The team hopes to find out whether body temperature does indeed increase with size by looking at teeth from young sauropods and from adults from species that might only get as big as a St. Bernard. The researchers also intend to take the temperatures of the feathered dinosaurs that gave rise to birds, which may shed light on when warm-bloodedness evolved.

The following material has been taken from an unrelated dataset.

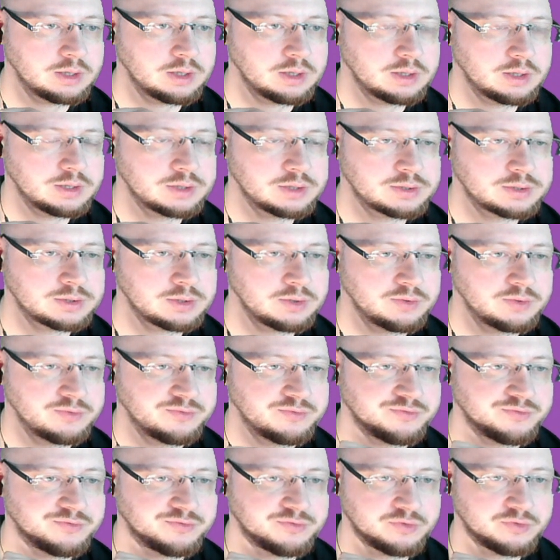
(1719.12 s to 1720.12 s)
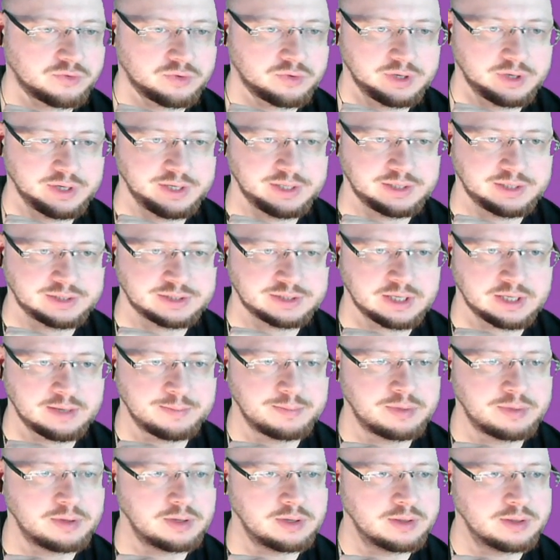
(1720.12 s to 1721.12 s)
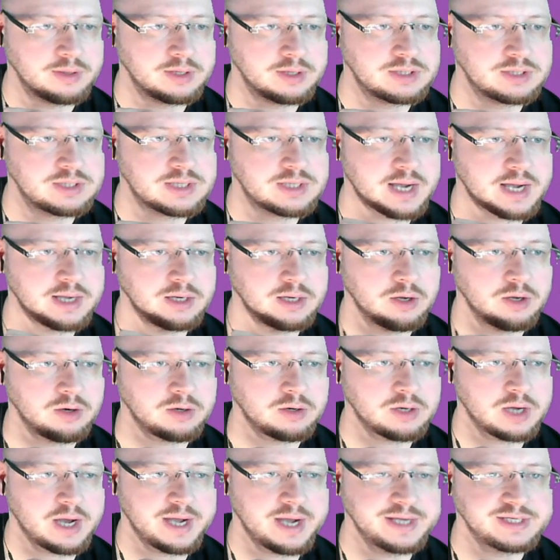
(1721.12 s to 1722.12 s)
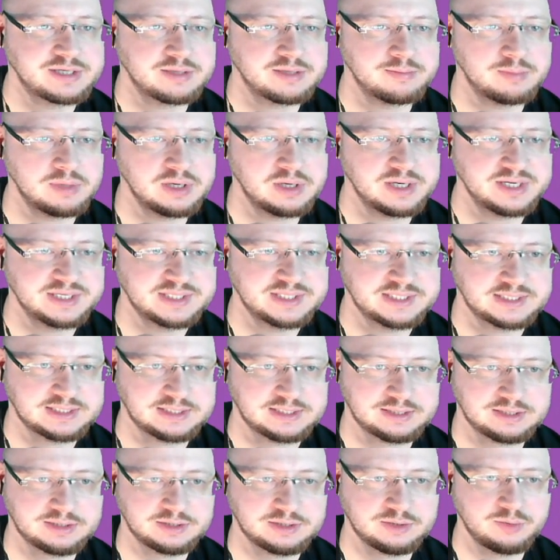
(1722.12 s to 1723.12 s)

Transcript: so, for example, the dialog item list,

The paper appeared online in the June 23 issue of Science Express. The other authors are Thomas Tütken from the University of Bonn, Germany; Caltech undergraduate Taylor Martin; Aradhna Tripati, an assistant professor at UCLA and a visiting researcher in geochemistry at Caltech; Henry Fricke from Colorado College; Melissa Connely from the Tate Geological Museum in Casper, Wyoming; and Richard Cifelli from the University of Oklahoma. Eagle also has a research affiliation with UCLA. The work was supported by the National Science Foundation and the German Research Foundation.—MW
Rob Eagle (left) and John Eiler with a new kind of oral thermometer: a dinosaur tooth used to take the creature’s temperature.